Gene therapy is the treatment of a genetic disease by the introduction of specific cell function-altering genetic material into a patient. The key step in gene therapy is efficient gene delivery to the target tissue/cells, which is carried out by gene delivery vehicles called vectors. There are two types of vectors: viral and non-viral. Viral vectors are nature’s gene delivery machines that can be optimized to allow for tissue-specific targeting, site-specific chromosomal integration, and efficient long-term infection of dividing and non-dividing cells. Contemporary viral vector-based gene therapy is achieved by in vivo delivery of the therapeutic gene into the patient by vectors based on retroviruses, adenoviruses (Ads) or adeno-associated viruses (AAVs). AAVs are commonly used as vectors for gene therapy given their ability to deliver genes to non-dividing cells where the gene has a long-term therapeutic impact.
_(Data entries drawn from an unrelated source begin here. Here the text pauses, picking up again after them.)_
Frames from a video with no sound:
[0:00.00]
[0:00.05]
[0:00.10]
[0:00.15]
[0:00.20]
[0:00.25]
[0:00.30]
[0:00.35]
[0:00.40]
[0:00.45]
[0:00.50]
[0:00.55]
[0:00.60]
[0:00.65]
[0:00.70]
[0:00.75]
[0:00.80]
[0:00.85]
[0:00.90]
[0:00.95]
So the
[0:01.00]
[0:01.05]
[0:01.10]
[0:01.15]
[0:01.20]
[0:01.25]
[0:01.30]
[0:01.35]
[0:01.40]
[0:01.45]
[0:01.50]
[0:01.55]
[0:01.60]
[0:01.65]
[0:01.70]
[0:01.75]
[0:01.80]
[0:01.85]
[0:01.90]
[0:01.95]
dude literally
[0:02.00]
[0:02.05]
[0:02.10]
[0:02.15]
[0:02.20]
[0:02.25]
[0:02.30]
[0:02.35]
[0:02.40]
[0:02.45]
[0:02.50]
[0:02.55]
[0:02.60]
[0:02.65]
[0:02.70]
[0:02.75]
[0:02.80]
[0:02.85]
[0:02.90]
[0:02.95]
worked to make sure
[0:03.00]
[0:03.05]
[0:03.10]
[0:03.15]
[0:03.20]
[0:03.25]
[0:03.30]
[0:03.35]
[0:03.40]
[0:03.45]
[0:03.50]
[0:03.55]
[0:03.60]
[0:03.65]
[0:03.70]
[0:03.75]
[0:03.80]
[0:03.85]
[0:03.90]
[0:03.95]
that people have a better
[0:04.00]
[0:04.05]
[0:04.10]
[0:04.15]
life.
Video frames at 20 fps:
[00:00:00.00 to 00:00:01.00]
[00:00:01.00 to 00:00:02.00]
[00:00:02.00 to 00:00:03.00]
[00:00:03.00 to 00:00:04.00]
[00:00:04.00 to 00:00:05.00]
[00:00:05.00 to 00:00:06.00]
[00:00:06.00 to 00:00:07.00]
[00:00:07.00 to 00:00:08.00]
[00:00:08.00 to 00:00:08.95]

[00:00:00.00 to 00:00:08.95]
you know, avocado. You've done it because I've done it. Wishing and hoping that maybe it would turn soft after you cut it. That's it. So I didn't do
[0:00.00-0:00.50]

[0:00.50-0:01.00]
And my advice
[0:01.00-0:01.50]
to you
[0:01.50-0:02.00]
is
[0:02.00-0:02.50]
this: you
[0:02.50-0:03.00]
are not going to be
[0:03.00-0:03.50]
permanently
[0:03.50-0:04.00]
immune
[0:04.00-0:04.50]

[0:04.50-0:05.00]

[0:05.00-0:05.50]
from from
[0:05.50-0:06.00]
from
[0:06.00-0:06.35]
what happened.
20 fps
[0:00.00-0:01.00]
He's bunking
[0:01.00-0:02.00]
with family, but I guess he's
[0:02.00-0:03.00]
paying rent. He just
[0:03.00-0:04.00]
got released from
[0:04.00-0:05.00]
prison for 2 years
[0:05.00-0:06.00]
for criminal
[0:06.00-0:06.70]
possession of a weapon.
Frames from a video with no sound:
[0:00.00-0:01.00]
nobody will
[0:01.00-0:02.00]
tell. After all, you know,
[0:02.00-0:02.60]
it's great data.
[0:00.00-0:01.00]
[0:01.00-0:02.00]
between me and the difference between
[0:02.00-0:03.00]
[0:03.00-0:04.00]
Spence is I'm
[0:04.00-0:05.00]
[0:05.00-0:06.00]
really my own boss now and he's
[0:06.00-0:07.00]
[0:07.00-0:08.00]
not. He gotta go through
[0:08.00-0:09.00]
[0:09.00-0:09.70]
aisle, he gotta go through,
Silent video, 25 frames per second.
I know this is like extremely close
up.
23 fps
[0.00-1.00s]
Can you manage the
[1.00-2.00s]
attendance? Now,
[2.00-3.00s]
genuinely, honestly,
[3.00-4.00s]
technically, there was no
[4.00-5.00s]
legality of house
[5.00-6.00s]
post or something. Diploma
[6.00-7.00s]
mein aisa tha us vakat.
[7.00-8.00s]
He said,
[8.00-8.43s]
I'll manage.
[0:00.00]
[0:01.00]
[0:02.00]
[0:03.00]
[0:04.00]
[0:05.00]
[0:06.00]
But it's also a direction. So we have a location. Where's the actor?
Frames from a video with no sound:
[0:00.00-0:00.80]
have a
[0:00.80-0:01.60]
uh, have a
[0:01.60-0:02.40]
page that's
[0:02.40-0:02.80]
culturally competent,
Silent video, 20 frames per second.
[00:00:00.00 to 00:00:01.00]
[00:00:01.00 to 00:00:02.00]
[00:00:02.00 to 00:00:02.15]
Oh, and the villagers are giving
Alternatively, a therapeutic transgene can be delivered ex vivo, whereby cells of a patient are extracted and cultured outside of the body. Cells are then genetically modified by introduction of a therapeutic transgene and are then re-introduced back into the patient. This approach is also called cell therapy.

The development and production of very high-quality vectors are one of the most important steps leading to delivery of the desired genes. Transmission electron microscopy, combined with optimized procedure of negative staining for virus, offers a unique means to generate visual data of the vector preparation; and it has gained increasing application to help assess the quality of vectors. The nsTEM technique is particularly suited for investigating particle overall morphology, size distribution, and purity. Additionally, it can be used for assessing particle integrity. Due to penetration of the staining solution into a broken particle, its interior has a dark and inhomogeneous appearance surrounded by a well-defined exterior, while an intact particle’s interior appears bright and homogenous.